DeepMind, Google’s AI research lab, says it’s developing AI tech to generate soundtracks for videos.
In a post on its official blog, DeepMind says that it sees the tech, V2A (short for “video-to-audio”), as an important piece of the AI-generated media puzzle. While loads of orgs including DeepMind have developed video-generating AI models, these models can’t create sound effects to sync with the videos that they generate.
“Video generation models are advancing at an incredible pace, but many current systems can only generate silent output,” DeepMind writes. “V2A technology [could] turn out to be a promising approach for bringing generated movies to life.”

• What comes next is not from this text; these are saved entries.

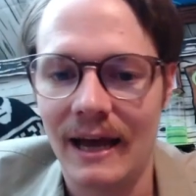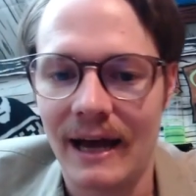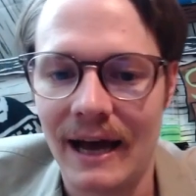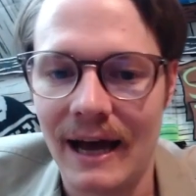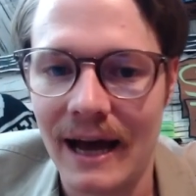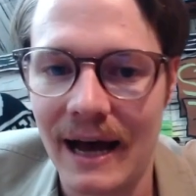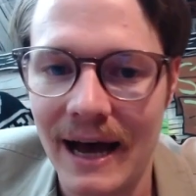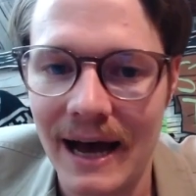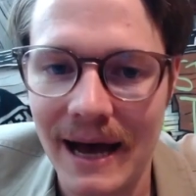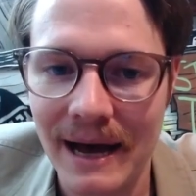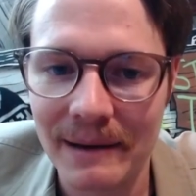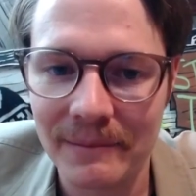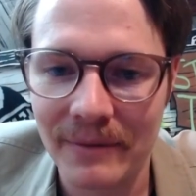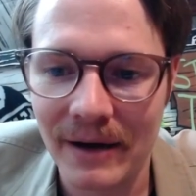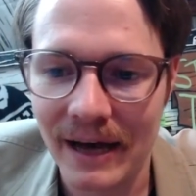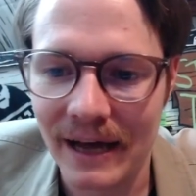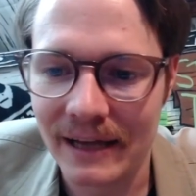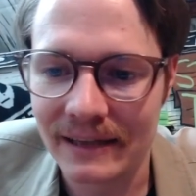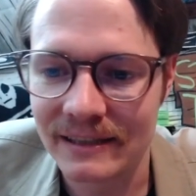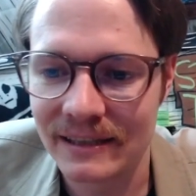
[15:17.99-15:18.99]

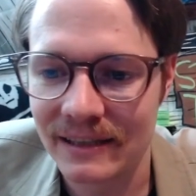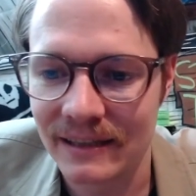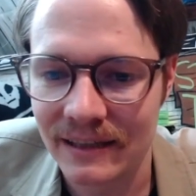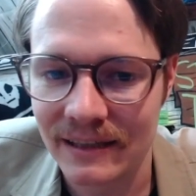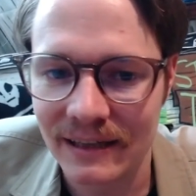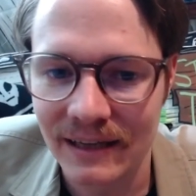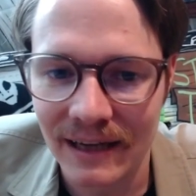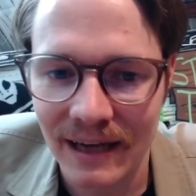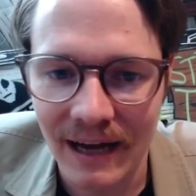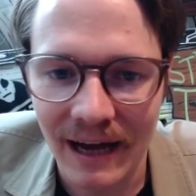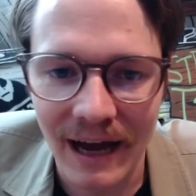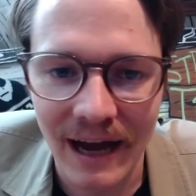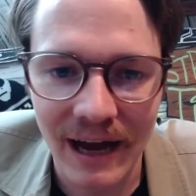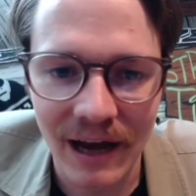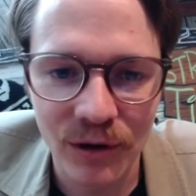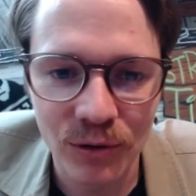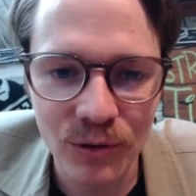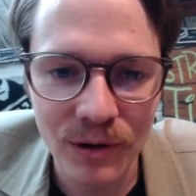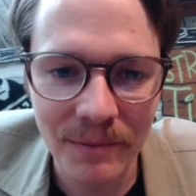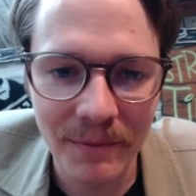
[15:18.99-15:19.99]
But
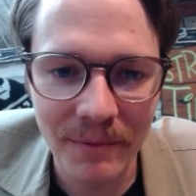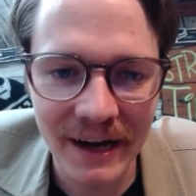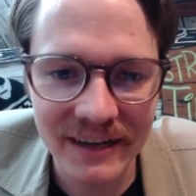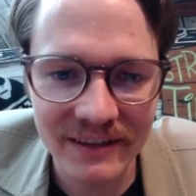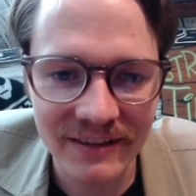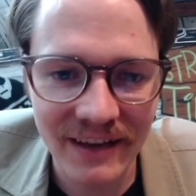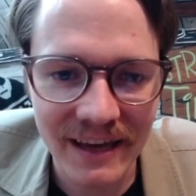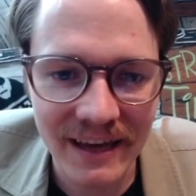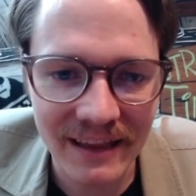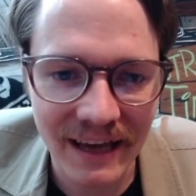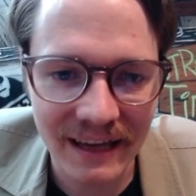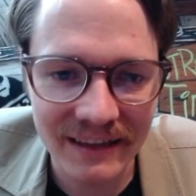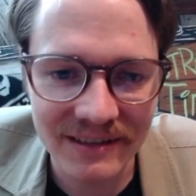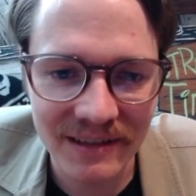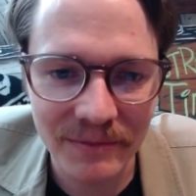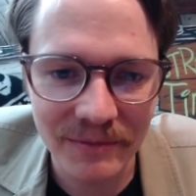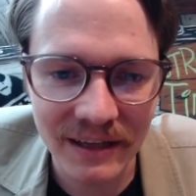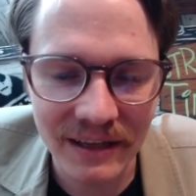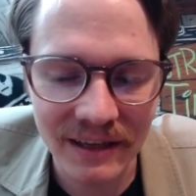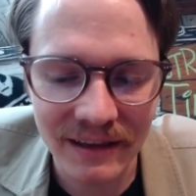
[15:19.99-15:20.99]
who am I to say
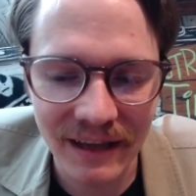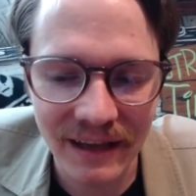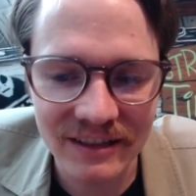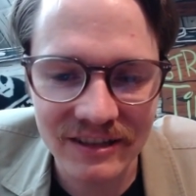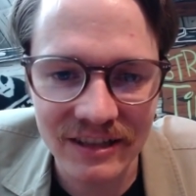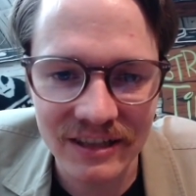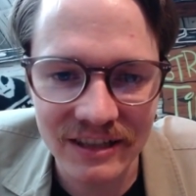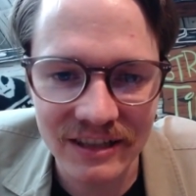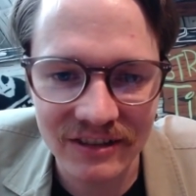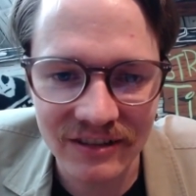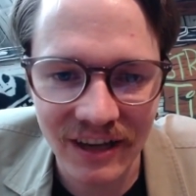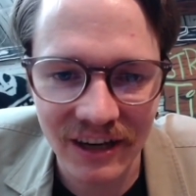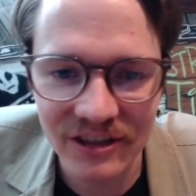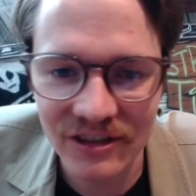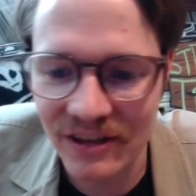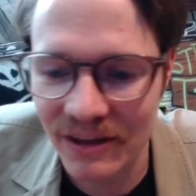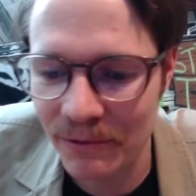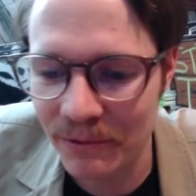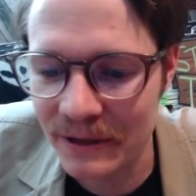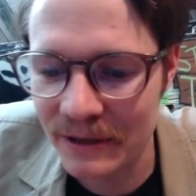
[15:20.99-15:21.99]
that's a
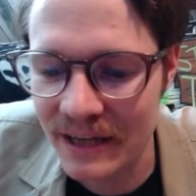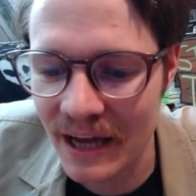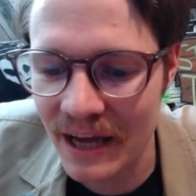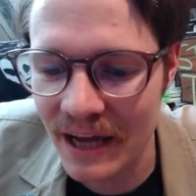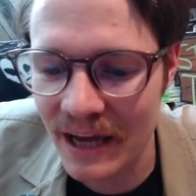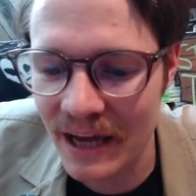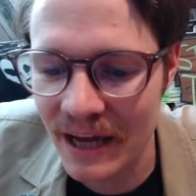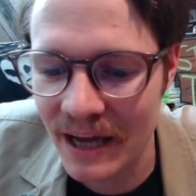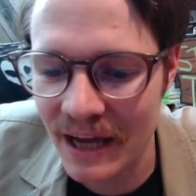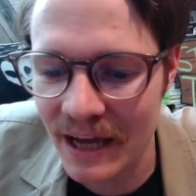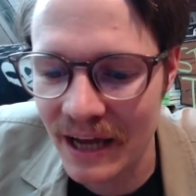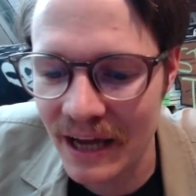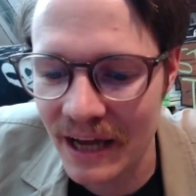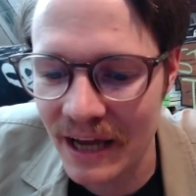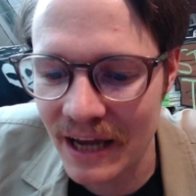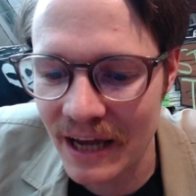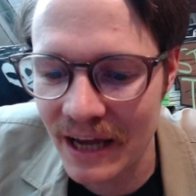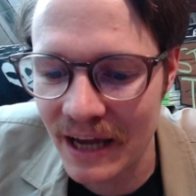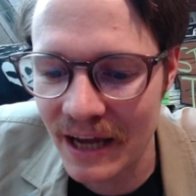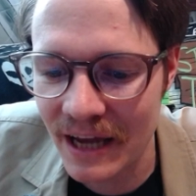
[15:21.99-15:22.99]
discussion that we tabled for
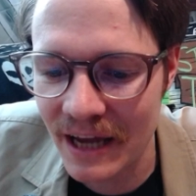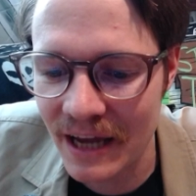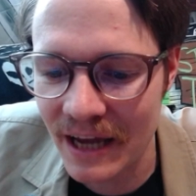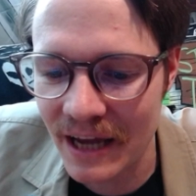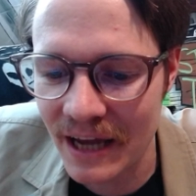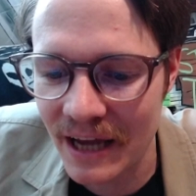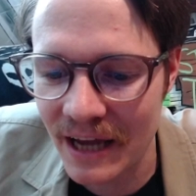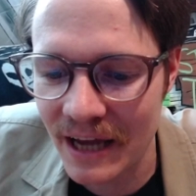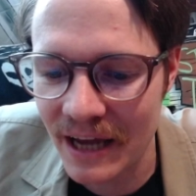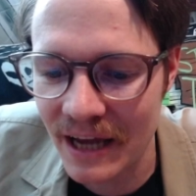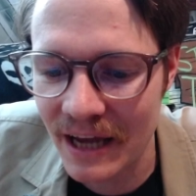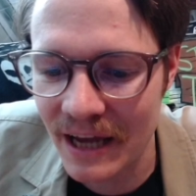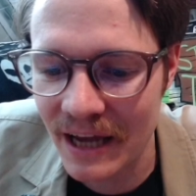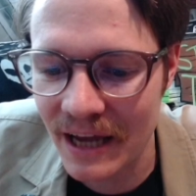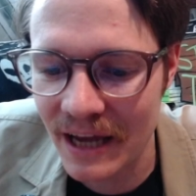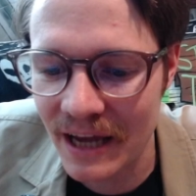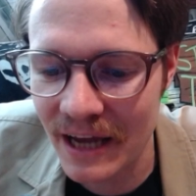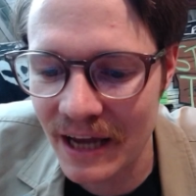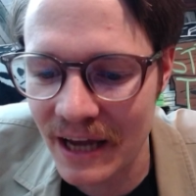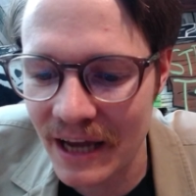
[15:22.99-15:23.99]
later. But
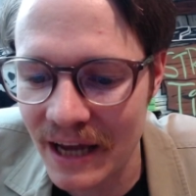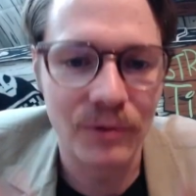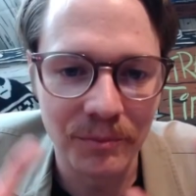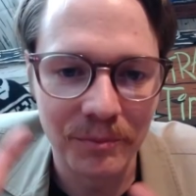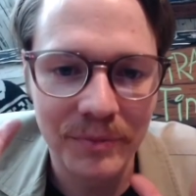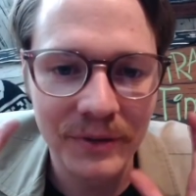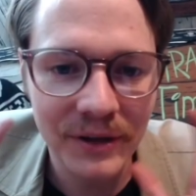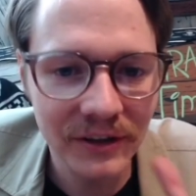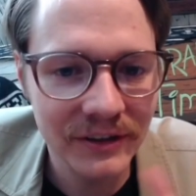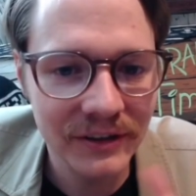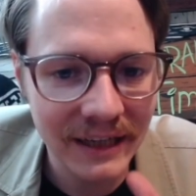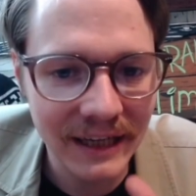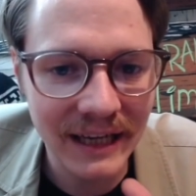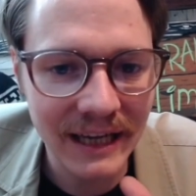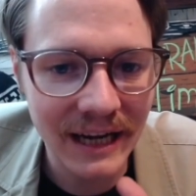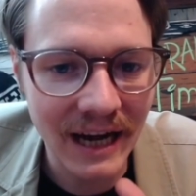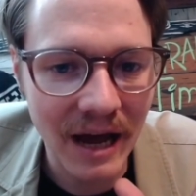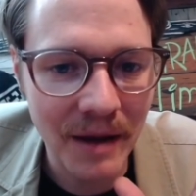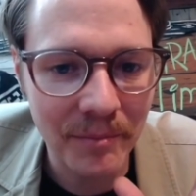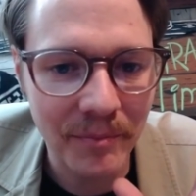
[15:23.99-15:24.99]
I said we're building
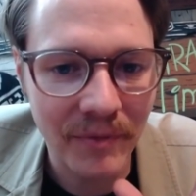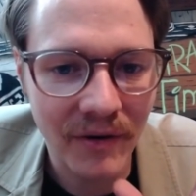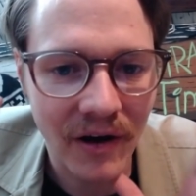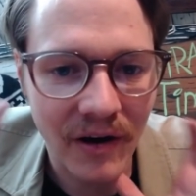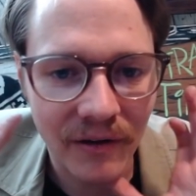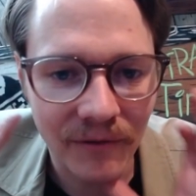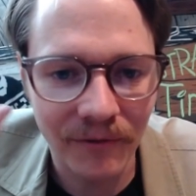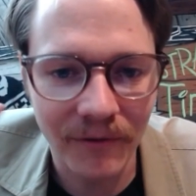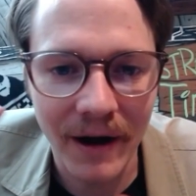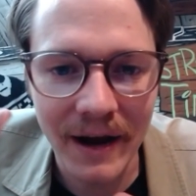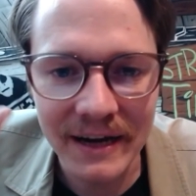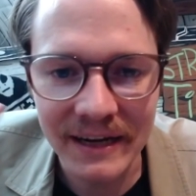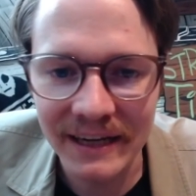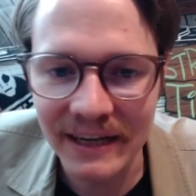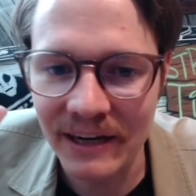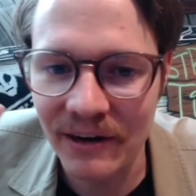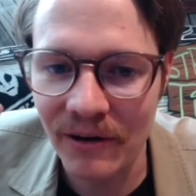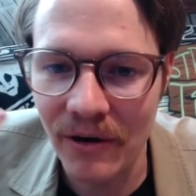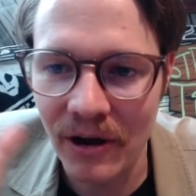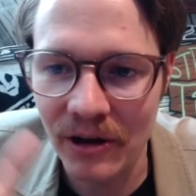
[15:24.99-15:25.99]
it up right
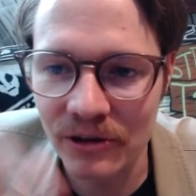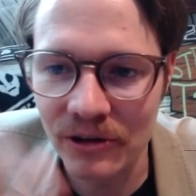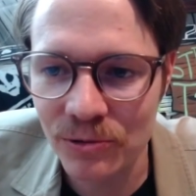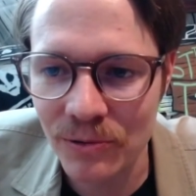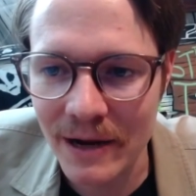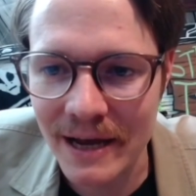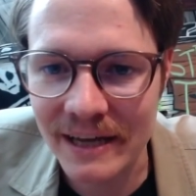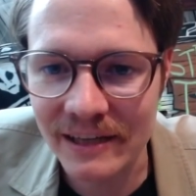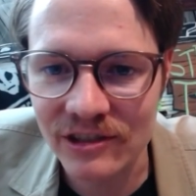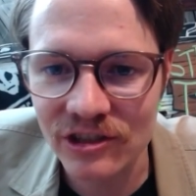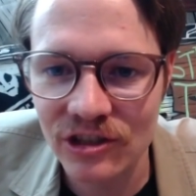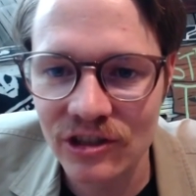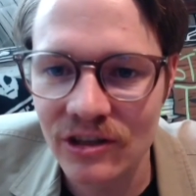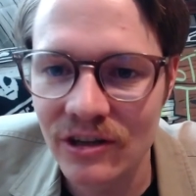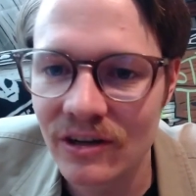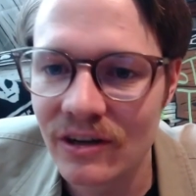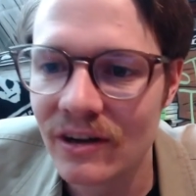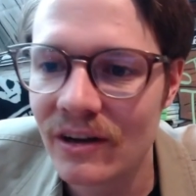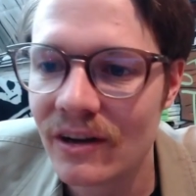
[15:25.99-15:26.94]
here on Twitch,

DeepMind’s V2A tech takes the outline of a soundtrack (e.g. “jellyfish pulsating under water, marine life, ocean”) paired with a video to create music, sound effects and even dialogue that matches the characters and tone of the video, watermarked by DeepMind’s deepfakes-combatting SynthID technology. The AI model powering V2A, a diffusion model, was trained on a mix of sounds and dialogue transcripts in addition to video clips, DeepMind says.

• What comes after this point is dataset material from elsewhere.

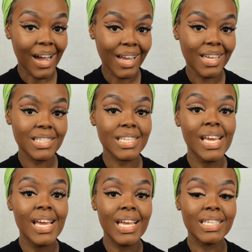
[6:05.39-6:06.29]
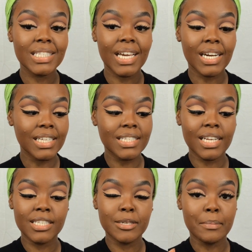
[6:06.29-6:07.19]
eyes, it's going to
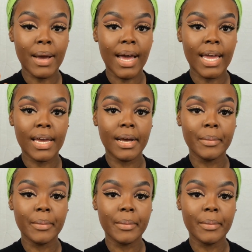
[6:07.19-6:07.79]
stick to my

“By training on video, audio and the extra annotations, our technology learns to associate specific audio events with various visual scenes, while responding to the data provided within the annotations or transcripts,” in response to DeepMind.
Mum’s the word on whether any of the training data was copyrighted — and whether the info’s creators were informed of DeepMind’s work. We’ve reached out to DeepMind for clarification and can update this post if we hear back.
AI-powered sound-generating tools aren’t novel. Startup Stability AI released one just last week, and ElevenLabs launched one in May. Nor are models to create video sound effects. A Microsoft project can generate talking and singing videos from a still image, and platforms like Pika and GenreX have trained models to take a video and make a best guess at what music or effects are appropriate in a given scene.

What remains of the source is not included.